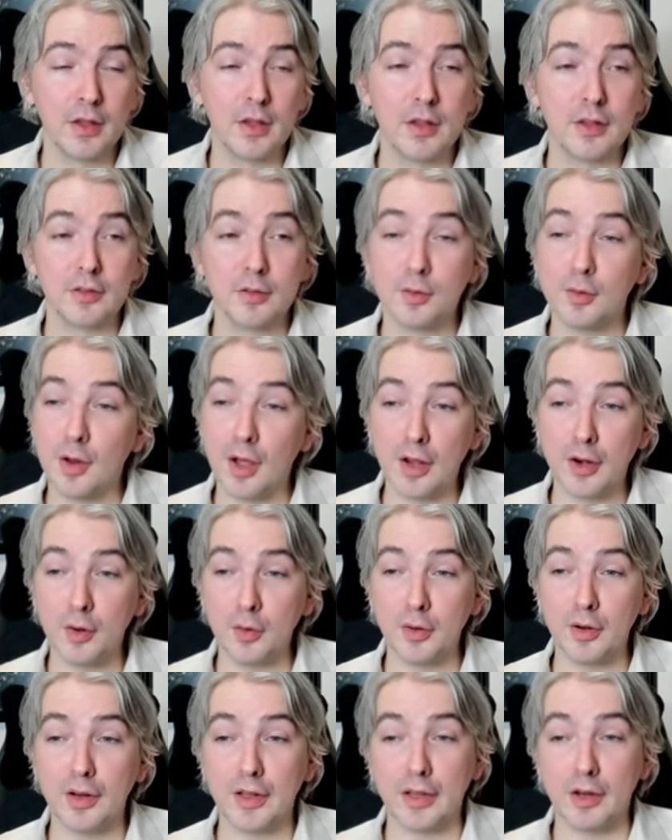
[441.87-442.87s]
So not
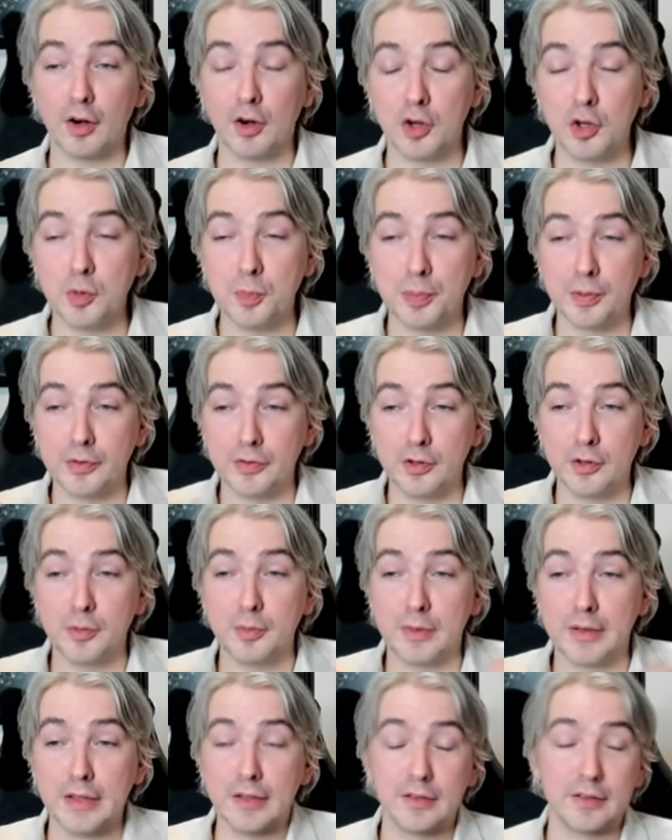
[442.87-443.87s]
only are you
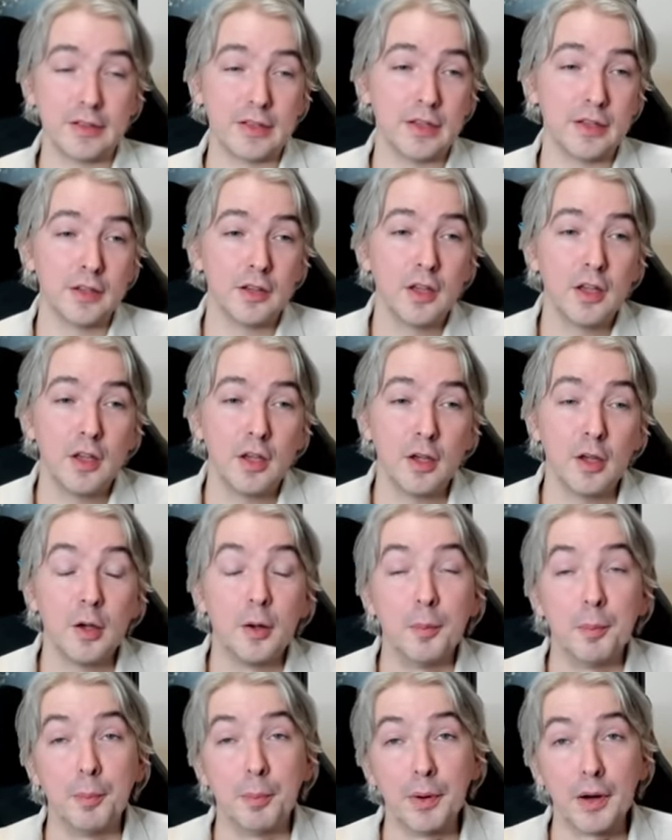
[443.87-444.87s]
presumed guilty,
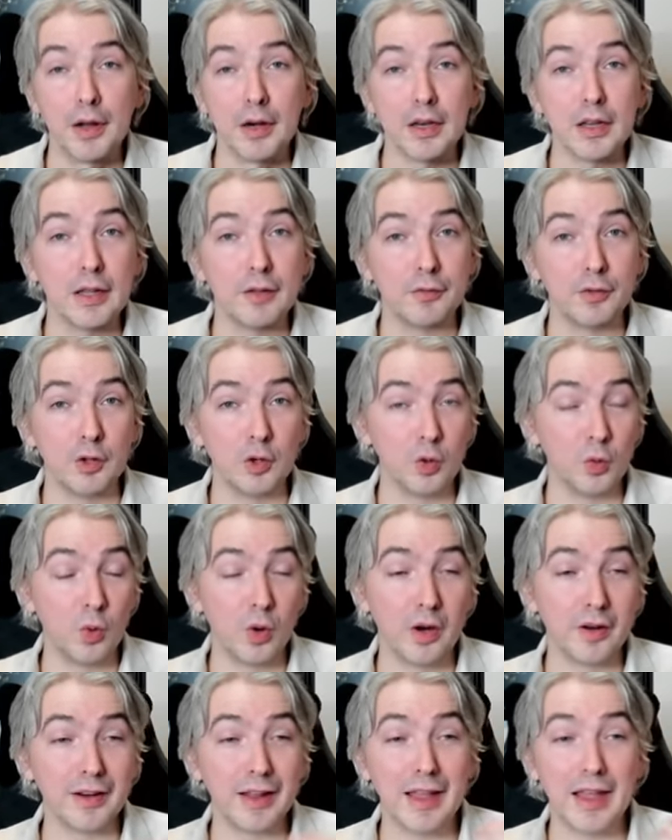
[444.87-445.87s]
but if you
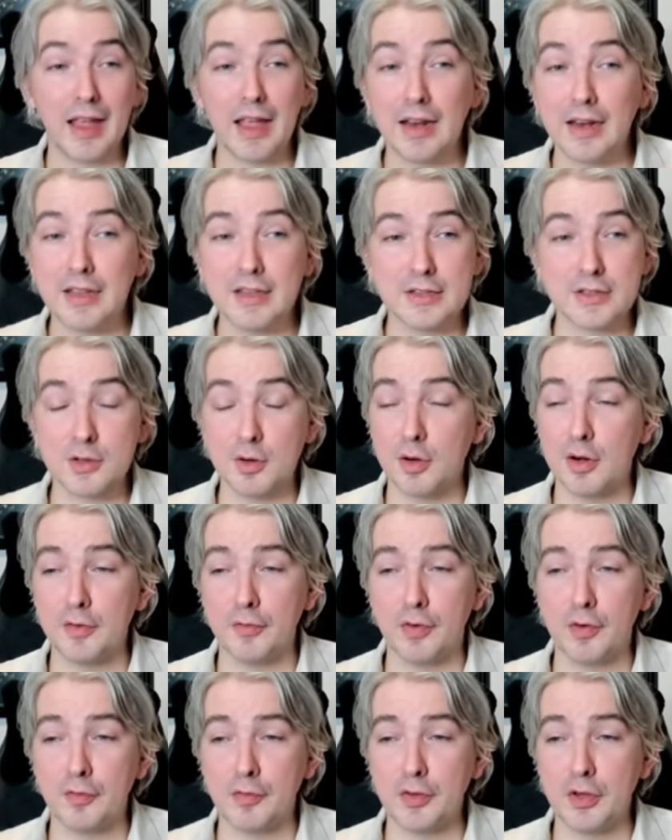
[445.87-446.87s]
want any sort
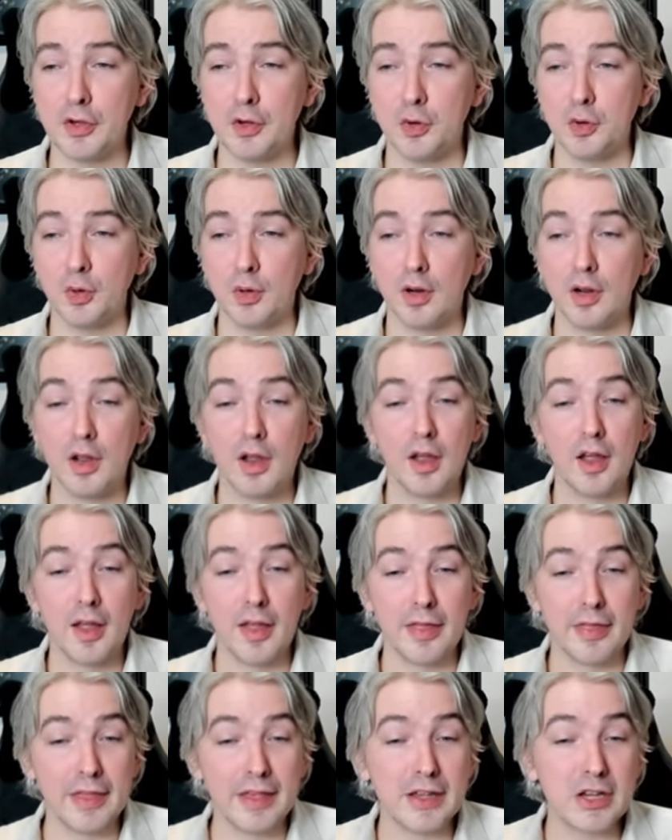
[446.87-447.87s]
of review,
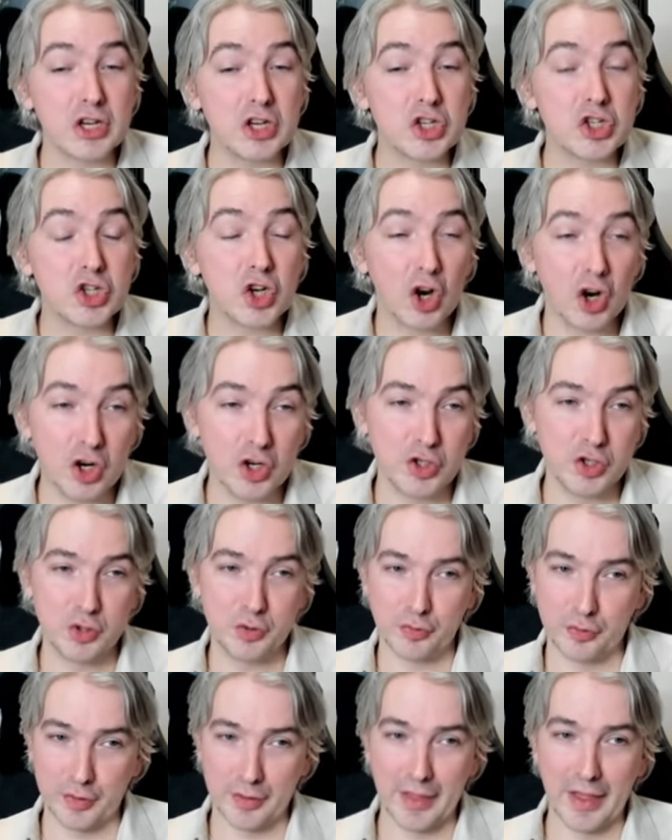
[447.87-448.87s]
they can charge you
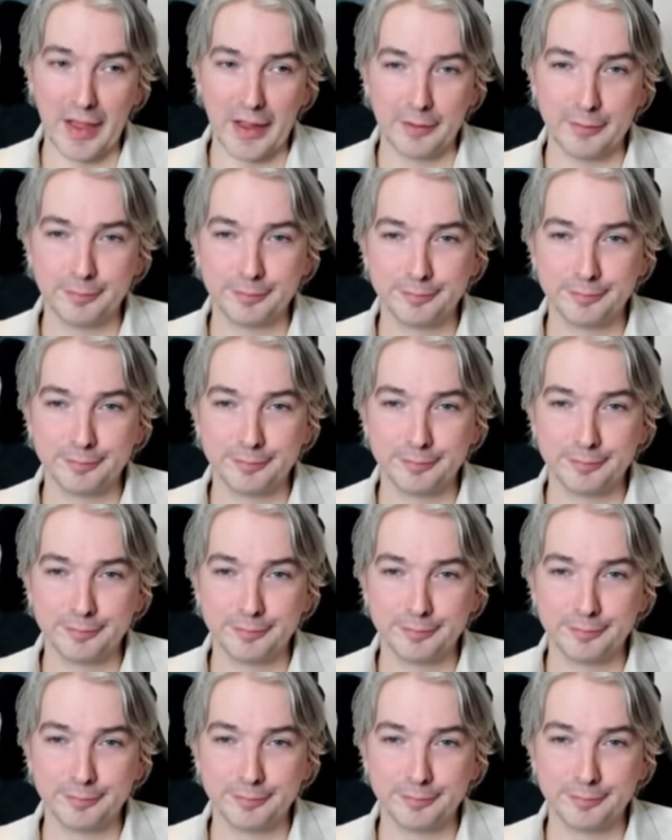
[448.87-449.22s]
for that.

● ● ●

WHAT THE TASK REQUIRES: Everything in the material above should be reproduced exactly, except the pictures.

RESPONSE BOX:
[441.87-442.87s]
So not
[442.87-443.87s]
only are you
[443.87-444.87s]
presumed guilty,
[444.87-445.87s]
but if you
[445.87-446.87s]
want any sort
[446.87-447.87s]
of review,
[447.87-448.87s]
they can charge you
[448.87-449.22s]
for that.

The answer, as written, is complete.